De Champignonspecialist heeft de vordering bestreden.
De kantonrechter heeft, na [eiser] bij tussenvonnis van 1 oktober 2003 tot bewijslevering te hebben toegelaten, bij eindvonnis van 25 augustus 2004 de vorderingen afgewezen.
Tegen voornoemde vonnissen van de kantonrechter heeft [eiser] hoger beroep ingesteld bij het gerechtshof te Arnhem.
Bij arrest van 4 oktober 2005 heeft het hof een comparitie van partijen gelast. Bij arrest van 11 april 2006 heeft het hof partijen tot bewijslevering toegelaten. Na getuigenverhoren heeft het hof bij eindarrest van 16 januari 2007 de bestreden vonnissen van de kantonrechter bekrachtigd.
De arresten van het hof zijn aan dit arrest gehecht.
2. Het geding in cassatie
Tegen voormelde arresten van het hof heeft [eiser] beroep in cassatie ingesteld. De cassatiedagvaarding is aan dit arrest gehecht en maakt daarvan deel uit.
De Champignonspecialist heeft geconcludeerd tot verwerping van het beroep.
De zaak is voor partijen toegelicht door hun advocaten.
De conclusie van de Advocaat-Generaal L. Timmerman strekt tot verwerping.
3. Beoordeling van de middelen
De in de middelen aangevoerde klachten kunnen niet tot cassatie leiden.
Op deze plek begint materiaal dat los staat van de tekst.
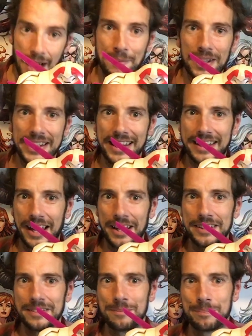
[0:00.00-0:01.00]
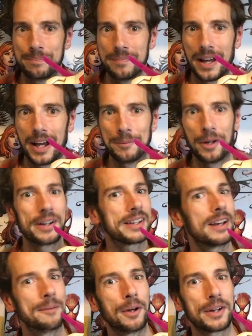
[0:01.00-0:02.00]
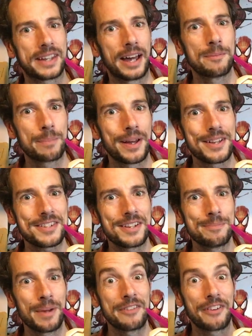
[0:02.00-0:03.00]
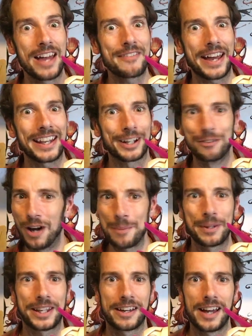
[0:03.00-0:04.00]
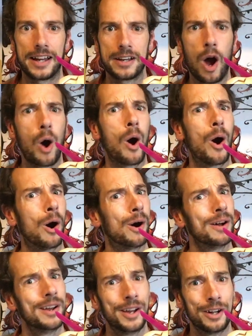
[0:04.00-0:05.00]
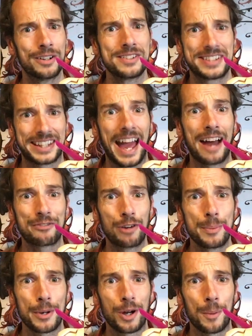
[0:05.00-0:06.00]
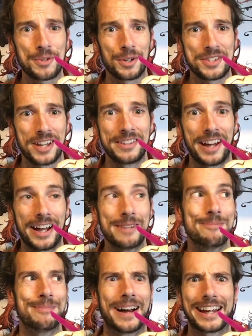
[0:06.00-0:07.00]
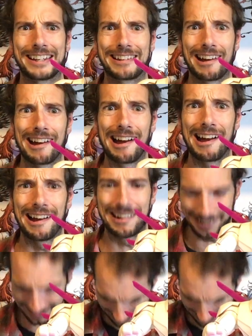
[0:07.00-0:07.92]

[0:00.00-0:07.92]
I'm not like a gun, I'm not a, I'm not a gun person, but if I ever had like a replica gun, oh, to have Robocop's Auto nine, my God.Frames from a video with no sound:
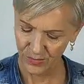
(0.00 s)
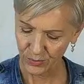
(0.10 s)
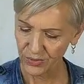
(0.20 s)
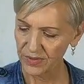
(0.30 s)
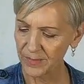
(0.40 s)

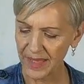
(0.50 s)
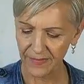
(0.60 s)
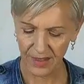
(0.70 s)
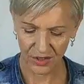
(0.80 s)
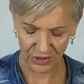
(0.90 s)
Putting them
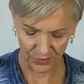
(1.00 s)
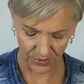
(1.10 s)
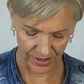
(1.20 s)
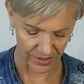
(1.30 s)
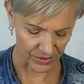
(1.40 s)
out there to the
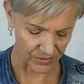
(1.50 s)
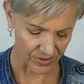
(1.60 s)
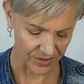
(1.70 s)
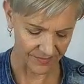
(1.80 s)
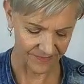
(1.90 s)

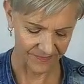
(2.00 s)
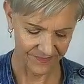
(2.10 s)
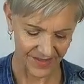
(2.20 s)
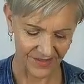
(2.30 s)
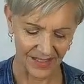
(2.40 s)
world.
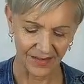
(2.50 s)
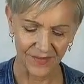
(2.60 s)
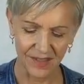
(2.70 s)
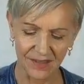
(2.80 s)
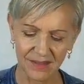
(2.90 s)
Oh, I love
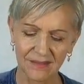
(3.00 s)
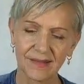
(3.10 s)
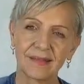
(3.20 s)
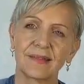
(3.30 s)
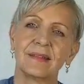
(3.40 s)
this.
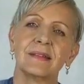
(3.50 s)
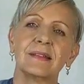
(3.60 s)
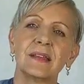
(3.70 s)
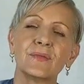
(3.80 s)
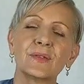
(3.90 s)

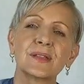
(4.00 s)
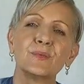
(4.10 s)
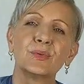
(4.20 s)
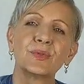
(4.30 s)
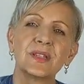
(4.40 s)
You've also
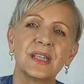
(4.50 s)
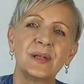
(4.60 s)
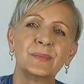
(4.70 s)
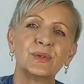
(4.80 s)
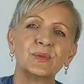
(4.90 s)
pulled the
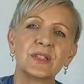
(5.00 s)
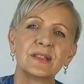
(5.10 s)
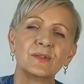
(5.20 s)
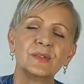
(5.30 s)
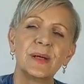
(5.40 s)
temple, which
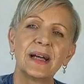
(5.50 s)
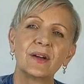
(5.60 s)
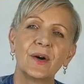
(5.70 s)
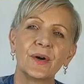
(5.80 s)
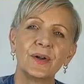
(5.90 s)
is all about
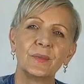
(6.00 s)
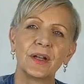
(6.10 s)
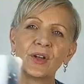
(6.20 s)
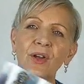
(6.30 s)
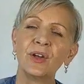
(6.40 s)
home. I
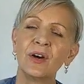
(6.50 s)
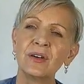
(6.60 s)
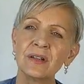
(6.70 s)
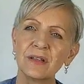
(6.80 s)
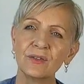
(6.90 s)
no
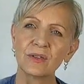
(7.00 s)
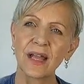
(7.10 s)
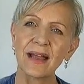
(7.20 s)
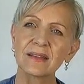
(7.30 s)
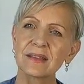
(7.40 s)
longer look
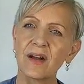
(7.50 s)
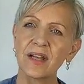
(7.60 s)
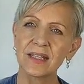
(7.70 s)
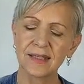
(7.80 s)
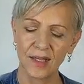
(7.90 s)

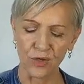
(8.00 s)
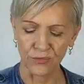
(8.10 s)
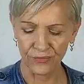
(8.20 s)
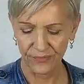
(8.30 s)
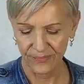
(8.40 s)
outside of
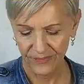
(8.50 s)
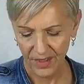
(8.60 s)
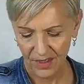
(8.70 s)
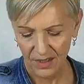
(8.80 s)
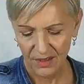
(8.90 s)
self
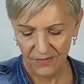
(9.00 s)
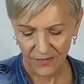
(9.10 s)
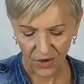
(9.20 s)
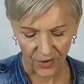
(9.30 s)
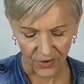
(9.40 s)

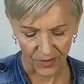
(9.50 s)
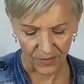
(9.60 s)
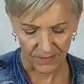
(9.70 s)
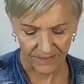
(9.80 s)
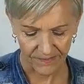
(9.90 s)
for home.
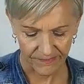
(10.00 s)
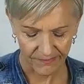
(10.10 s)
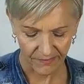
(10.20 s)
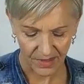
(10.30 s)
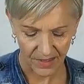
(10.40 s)

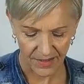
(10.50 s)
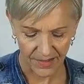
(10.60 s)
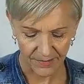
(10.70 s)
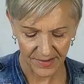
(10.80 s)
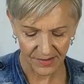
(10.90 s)

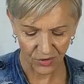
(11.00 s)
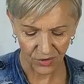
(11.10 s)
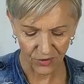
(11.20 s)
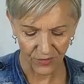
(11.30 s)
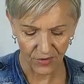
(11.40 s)

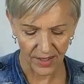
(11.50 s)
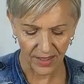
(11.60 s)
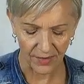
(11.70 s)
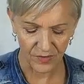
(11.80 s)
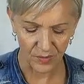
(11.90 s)
So very
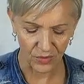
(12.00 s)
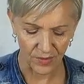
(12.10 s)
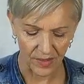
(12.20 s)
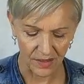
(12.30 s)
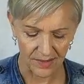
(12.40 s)
comfortable
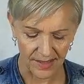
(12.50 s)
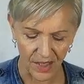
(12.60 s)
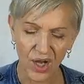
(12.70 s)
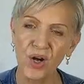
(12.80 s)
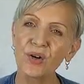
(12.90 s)
within
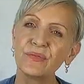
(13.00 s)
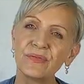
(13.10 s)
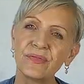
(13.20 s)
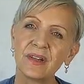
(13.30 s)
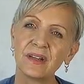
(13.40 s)

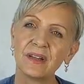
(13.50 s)
self.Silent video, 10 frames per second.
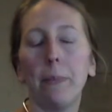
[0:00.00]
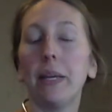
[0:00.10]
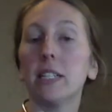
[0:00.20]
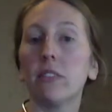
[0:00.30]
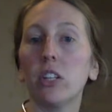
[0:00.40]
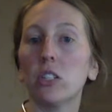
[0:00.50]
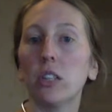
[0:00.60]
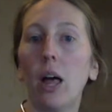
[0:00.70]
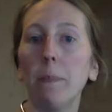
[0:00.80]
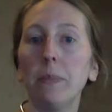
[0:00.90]
because if there's
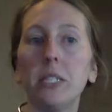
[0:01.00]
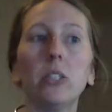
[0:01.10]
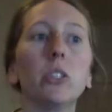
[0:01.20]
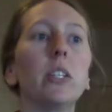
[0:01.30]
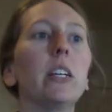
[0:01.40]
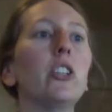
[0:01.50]
lumps, you'll see a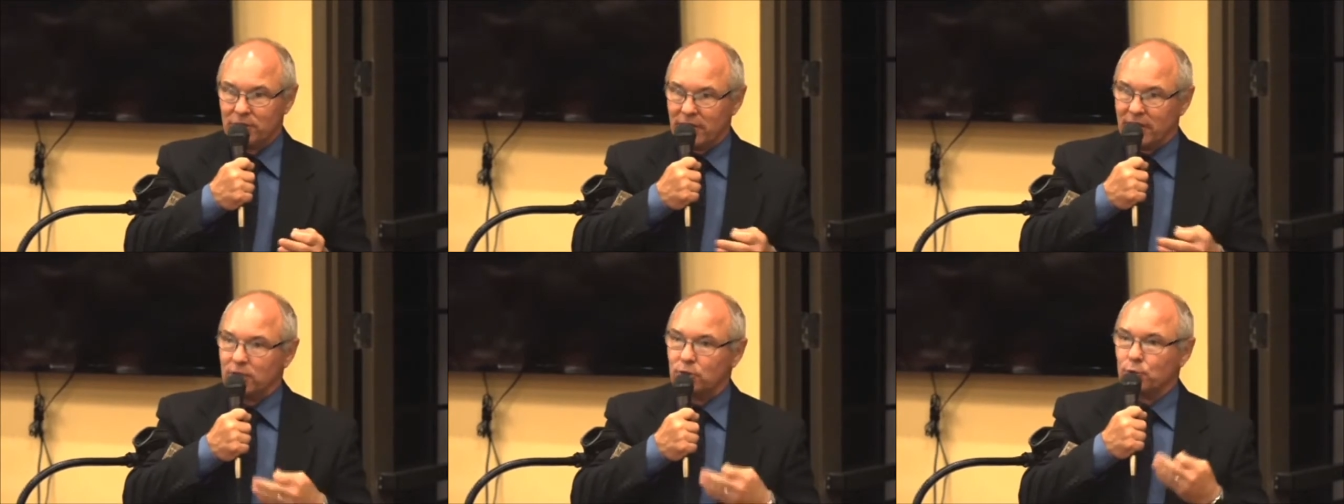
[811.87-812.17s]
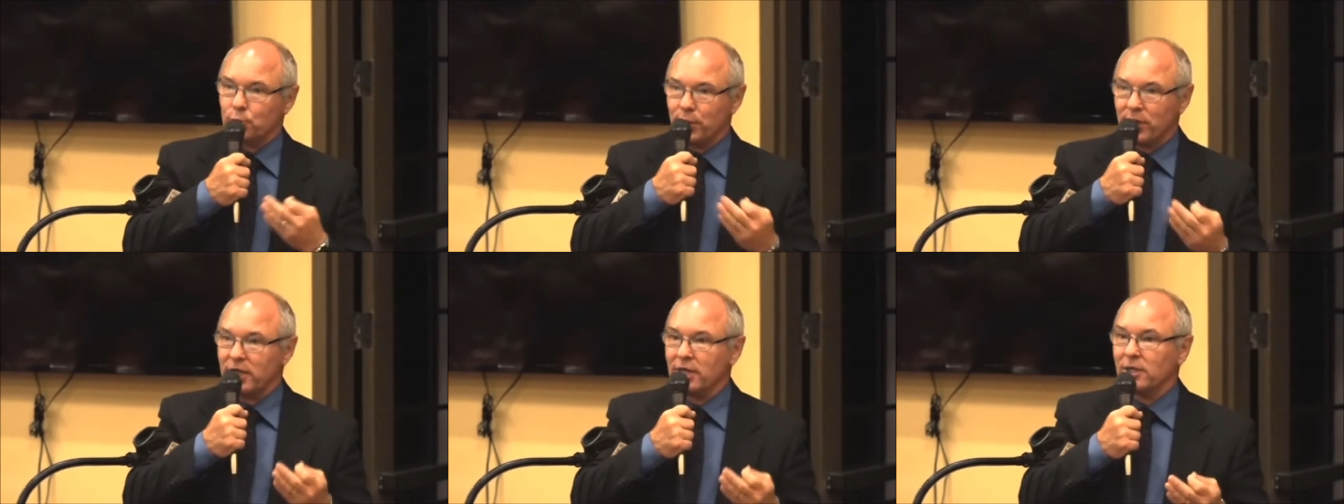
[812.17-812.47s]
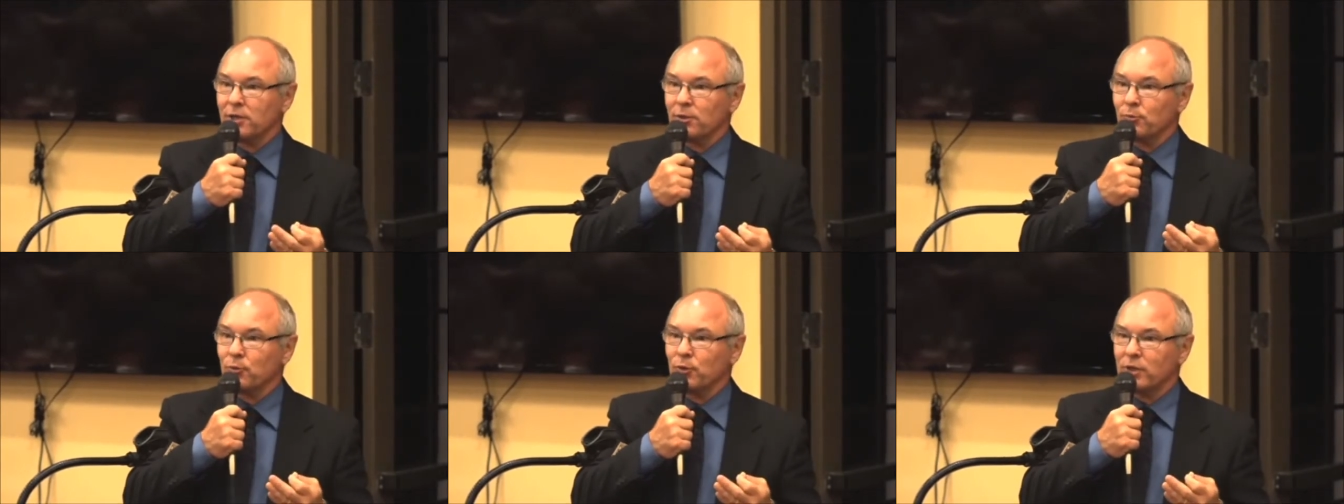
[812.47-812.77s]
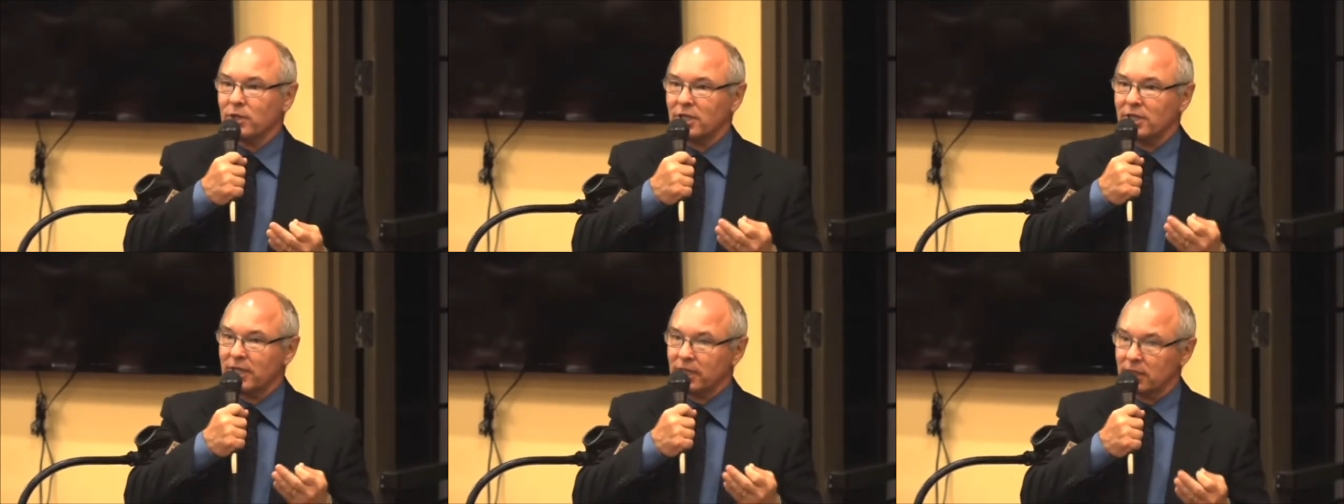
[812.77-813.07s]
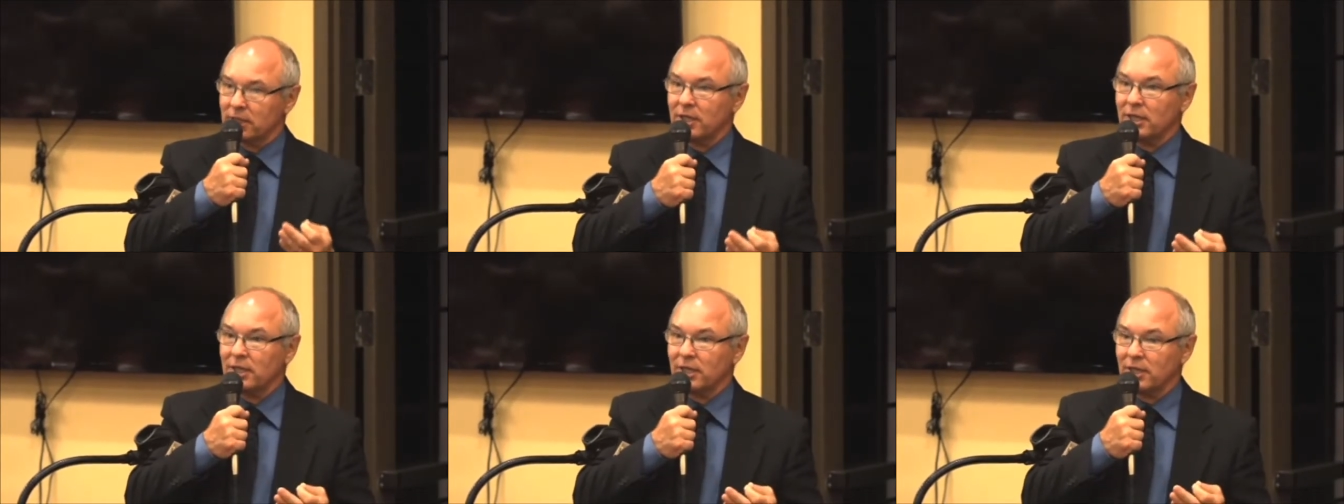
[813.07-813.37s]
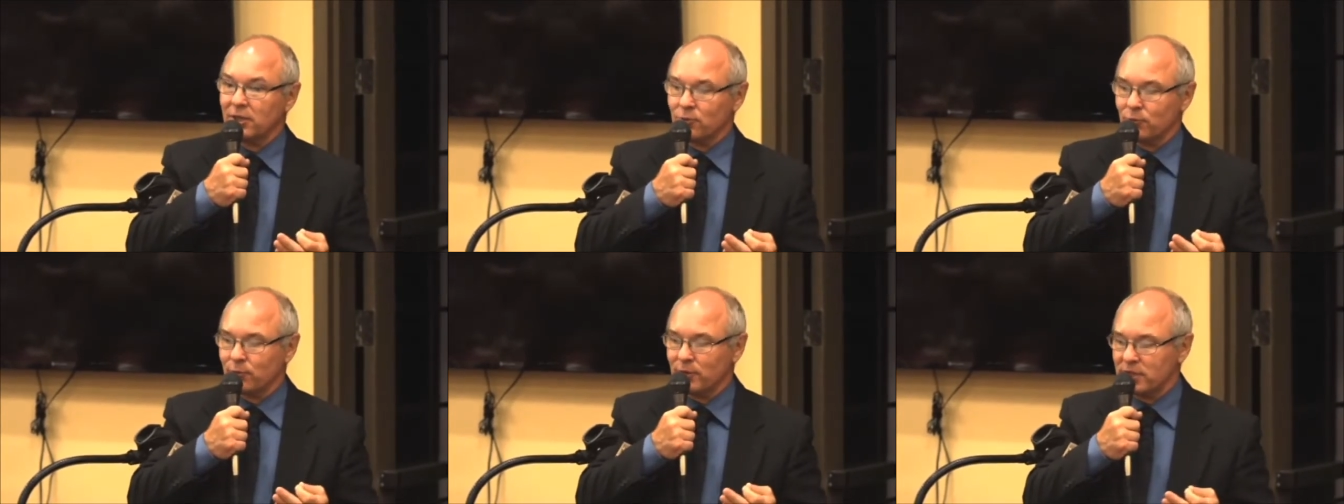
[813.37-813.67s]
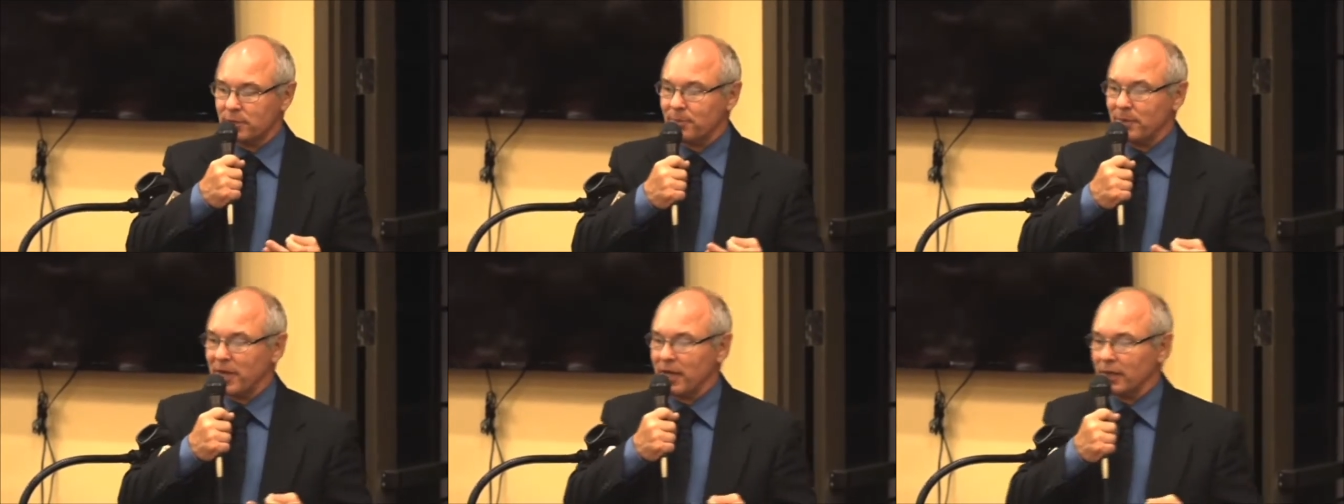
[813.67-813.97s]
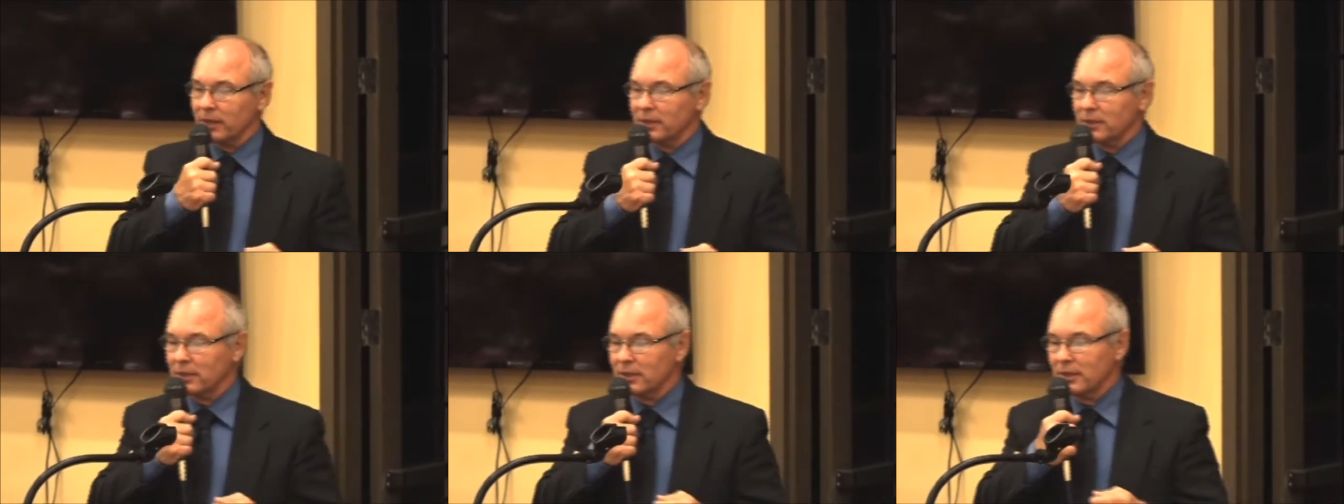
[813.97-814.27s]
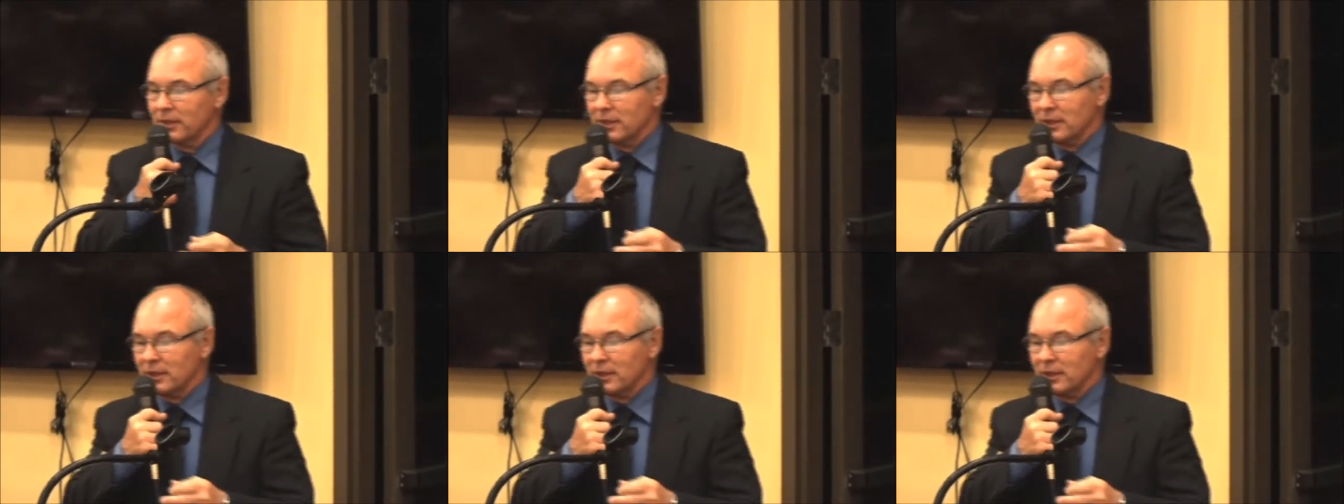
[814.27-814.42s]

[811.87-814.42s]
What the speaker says: they treated them with dignity and respect.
Zulks behoeft, gezien art. 81 RO, geen nadere motivering nu de klachten niet nopen tot beantwoording van rechtsvragen in het belang van de rechtseenheid of de rechtsontwikkeling.
4. Beslissing
De Hoge Raad:
verwerpt het beroep;
veroordeelt [eiser] in de kosten van het geding in cassatie, tot op deze uitspraak aan de zijde van de Champignonspecialist begroot op € 467,34 aan verschotten en € 2.200,-- voor salaris.
Dit arrest is gewezen door de raadsheren A. Hammerstein, als voorzitter, O. de Savornin Lohman en W.D.H. Asser, en in het openbaar uitgesproken door de raadsheer E.J. Numann op 30 januari 2009.